Are we segmenting and taking advantage of this information?
Posted: Thu Dec 05, 2024 4:27 am
Remember also that in Analytics you can apply segments, and analyse, for example, where people who end up viewing certain pages on the website come from. Wait, let's give an example.
3.4.- Example: Beyond keyword capture analysis in SEO
We have two landing pages that attract 60% of web traffic, with an acceptable bounce rate within the average of the website and in a positive trend (decreasing) thanks to on-page improvements made.
Partly yes, but qualitative analysis can be much more in-depth. Here are some tips.
In the Google Analytics dashboard that I shared with you, you can apply dynamic segments. Segments allow us to include a greater degree of context in our reports and to be able to compare behaviors on an individual basis.
If we have identified desirable user behaviours within an e-commerce site, we can segment and analyse them in detail. Let's imagine that we have an integrated chat and that we have identified that users who chat have a greater propensity to buy than those who don't. Voila! We have taken the first step.
Now we can create a segment that list of cambodia consumer email defines these users (I won't show you how to do it since it will depend on the platform you use for your chat, although some like Zopim already automatically generate the events necessary to track it from Analytics).
This segment of chatting users can be compared to another segment where this first one is excluded and which we define as “users who do not chat”. If we include these two segments in our panel and analyse them comparatively, we could identify landing pages that attract a higher percentage of chatting users, and therefore have a greater value for the company’s objectives.

If you have a blog, you can apply the same, even if chats are not normally used on blogs. For example, we could analyse it based on “they use the blog’s internal search engine” or “they subscribe to the newsletter” as specific segments. Thus, the reasoning applicable would be the same as in the case of an e-commerce, and we could discover not only the landing pages that attract the most traffic and the adequacy of the content with what was being searched, but also which landing pages participate more in the objectives proportionally. Perhaps a landing page with a slower rate of visits is attracting a greater number of subscribers, and therefore we should try to boost the SEO strategy associated with that landing page (keywords and internal article structure). Don’t you think so.
3.4.- Example: Beyond keyword capture analysis in SEO
We have two landing pages that attract 60% of web traffic, with an acceptable bounce rate within the average of the website and in a positive trend (decreasing) thanks to on-page improvements made.
Partly yes, but qualitative analysis can be much more in-depth. Here are some tips.
In the Google Analytics dashboard that I shared with you, you can apply dynamic segments.
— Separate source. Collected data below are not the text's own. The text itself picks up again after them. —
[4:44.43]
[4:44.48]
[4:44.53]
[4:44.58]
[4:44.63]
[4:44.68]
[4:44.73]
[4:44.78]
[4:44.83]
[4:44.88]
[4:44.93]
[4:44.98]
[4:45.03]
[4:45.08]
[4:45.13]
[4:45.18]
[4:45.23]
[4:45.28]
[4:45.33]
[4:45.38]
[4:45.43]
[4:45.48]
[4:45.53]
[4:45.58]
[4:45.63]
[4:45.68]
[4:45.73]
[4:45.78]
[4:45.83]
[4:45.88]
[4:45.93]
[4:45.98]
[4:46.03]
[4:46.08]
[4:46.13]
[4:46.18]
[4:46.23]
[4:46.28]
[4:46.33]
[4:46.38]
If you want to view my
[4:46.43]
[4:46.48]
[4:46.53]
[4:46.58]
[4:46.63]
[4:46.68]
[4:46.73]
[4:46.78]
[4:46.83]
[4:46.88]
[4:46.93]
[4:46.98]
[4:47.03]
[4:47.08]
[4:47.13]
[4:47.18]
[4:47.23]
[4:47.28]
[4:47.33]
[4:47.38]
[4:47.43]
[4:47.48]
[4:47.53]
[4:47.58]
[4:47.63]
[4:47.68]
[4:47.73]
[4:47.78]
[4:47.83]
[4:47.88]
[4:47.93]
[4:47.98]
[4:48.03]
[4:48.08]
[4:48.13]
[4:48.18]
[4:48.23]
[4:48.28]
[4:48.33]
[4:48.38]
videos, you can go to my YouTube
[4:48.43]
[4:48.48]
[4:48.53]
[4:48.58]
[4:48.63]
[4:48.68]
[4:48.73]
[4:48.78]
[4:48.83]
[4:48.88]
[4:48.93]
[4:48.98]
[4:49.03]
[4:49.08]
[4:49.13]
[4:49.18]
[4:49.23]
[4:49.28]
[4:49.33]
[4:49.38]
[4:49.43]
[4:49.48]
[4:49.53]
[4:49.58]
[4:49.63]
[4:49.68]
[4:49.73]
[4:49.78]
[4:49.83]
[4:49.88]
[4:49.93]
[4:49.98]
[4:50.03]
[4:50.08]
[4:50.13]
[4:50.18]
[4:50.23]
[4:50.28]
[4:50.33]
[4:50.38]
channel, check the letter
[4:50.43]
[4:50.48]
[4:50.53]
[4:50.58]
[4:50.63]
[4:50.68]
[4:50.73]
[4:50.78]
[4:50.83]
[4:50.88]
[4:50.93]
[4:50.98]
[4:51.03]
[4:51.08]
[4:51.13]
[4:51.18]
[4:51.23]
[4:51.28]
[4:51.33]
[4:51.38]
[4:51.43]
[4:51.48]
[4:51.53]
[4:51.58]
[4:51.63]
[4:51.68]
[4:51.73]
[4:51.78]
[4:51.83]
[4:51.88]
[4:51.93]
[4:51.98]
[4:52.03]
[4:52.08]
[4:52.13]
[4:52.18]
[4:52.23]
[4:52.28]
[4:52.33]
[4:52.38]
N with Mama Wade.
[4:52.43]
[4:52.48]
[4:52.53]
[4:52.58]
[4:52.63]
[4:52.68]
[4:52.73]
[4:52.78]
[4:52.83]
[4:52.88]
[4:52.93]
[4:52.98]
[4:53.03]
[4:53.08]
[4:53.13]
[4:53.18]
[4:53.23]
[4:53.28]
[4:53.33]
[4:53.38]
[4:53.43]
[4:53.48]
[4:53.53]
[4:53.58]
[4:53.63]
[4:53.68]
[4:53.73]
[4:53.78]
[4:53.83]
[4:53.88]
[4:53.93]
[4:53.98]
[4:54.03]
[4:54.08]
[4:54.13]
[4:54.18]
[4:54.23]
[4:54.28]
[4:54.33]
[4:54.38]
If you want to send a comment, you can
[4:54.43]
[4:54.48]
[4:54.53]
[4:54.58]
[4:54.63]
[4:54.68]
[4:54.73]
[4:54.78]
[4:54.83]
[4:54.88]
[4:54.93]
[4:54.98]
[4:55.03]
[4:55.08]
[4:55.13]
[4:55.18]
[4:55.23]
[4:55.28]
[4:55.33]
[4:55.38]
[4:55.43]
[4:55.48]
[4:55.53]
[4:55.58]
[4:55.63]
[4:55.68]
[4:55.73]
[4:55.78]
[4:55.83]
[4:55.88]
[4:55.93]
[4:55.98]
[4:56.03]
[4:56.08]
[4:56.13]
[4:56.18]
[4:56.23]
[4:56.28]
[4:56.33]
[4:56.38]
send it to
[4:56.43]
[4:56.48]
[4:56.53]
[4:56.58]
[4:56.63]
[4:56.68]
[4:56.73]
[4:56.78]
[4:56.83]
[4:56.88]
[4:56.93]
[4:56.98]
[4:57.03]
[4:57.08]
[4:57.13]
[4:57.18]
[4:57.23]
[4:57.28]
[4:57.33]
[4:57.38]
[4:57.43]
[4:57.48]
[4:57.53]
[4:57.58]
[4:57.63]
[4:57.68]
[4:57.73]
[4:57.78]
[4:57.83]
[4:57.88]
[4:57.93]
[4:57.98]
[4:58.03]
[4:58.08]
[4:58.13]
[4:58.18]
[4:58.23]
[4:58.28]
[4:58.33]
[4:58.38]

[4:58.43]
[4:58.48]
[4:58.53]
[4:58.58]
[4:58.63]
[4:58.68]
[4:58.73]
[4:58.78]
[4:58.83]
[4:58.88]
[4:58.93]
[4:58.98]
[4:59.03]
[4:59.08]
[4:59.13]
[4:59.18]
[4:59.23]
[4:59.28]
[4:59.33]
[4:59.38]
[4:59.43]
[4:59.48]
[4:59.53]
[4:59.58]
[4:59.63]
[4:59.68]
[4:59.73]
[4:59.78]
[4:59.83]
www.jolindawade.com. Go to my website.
Segments allow us to include a greater degree of context in our reports and to be able to compare behaviors on an individual basis.
If we have identified desirable user behaviours within an e-commerce site, we can segment and analyse them in detail. Let's imagine that we have an integrated chat and that we have identified that users who chat have a greater propensity to buy than those who don't. Voila! We have taken the first step.
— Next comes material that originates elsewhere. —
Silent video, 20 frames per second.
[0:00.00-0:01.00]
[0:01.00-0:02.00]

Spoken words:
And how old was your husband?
Now we can create a segment that list of cambodia consumer email defines these users (I won't show you how to do it since it will depend on the platform you use for your chat, although some like Zopim already automatically generate the events necessary to track it from Analytics).
This segment of chatting users can be compared to another segment where this first one is excluded and which we define as “users who do not chat”. If we include these two segments in our panel and analyse them comparatively, we could identify landing pages that attract a higher percentage of chatting users, and therefore have a greater value for the company’s objectives.

If you have a blog, you can apply the same, even if chats are not normally used on blogs. For example, we could analyse it based on “they use the blog’s internal search engine” or “they subscribe to the newsletter” as specific segments. Thus, the reasoning applicable would be the same as in the case of an e-commerce, and we could discover not only the landing pages that attract the most traffic and the adequacy of the content with what was being searched, but also which landing pages participate more in the objectives proportionally. Perhaps a landing page with a slower rate of visits is attracting a greater number of subscribers, and therefore we should try to boost the SEO strategy associated with that landing page (keywords and internal article structure). Don’t you think so.